Copy the data. Keep every character as given.

(Items listed in a dataset)
_ _ _

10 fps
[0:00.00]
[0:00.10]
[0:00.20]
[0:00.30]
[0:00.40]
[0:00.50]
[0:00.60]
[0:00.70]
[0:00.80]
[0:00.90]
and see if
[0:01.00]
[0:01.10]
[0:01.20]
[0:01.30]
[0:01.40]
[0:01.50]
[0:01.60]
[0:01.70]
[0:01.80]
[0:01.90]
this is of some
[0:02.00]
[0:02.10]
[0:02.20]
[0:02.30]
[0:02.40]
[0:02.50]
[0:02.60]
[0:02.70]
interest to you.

_ _ _

**YOUR RESPONSE**
10 fps
[0:00.00]
[0:00.10]
[0:00.20]
[0:00.30]
[0:00.40]
[0:00.50]
[0:00.60]
[0:00.70]
[0:00.80]
[0:00.90]
and see if
[0:01.00]
[0:01.10]
[0:01.20]
[0:01.30]
[0:01.40]
[0:01.50]
[0:01.60]
[0:01.70]
[0:01.80]
[0:01.90]
this is of some
[0:02.00]
[0:02.10]
[0:02.20]
[0:02.30]
[0:02.40]
[0:02.50]
[0:02.60]
[0:02.70]
interest to you.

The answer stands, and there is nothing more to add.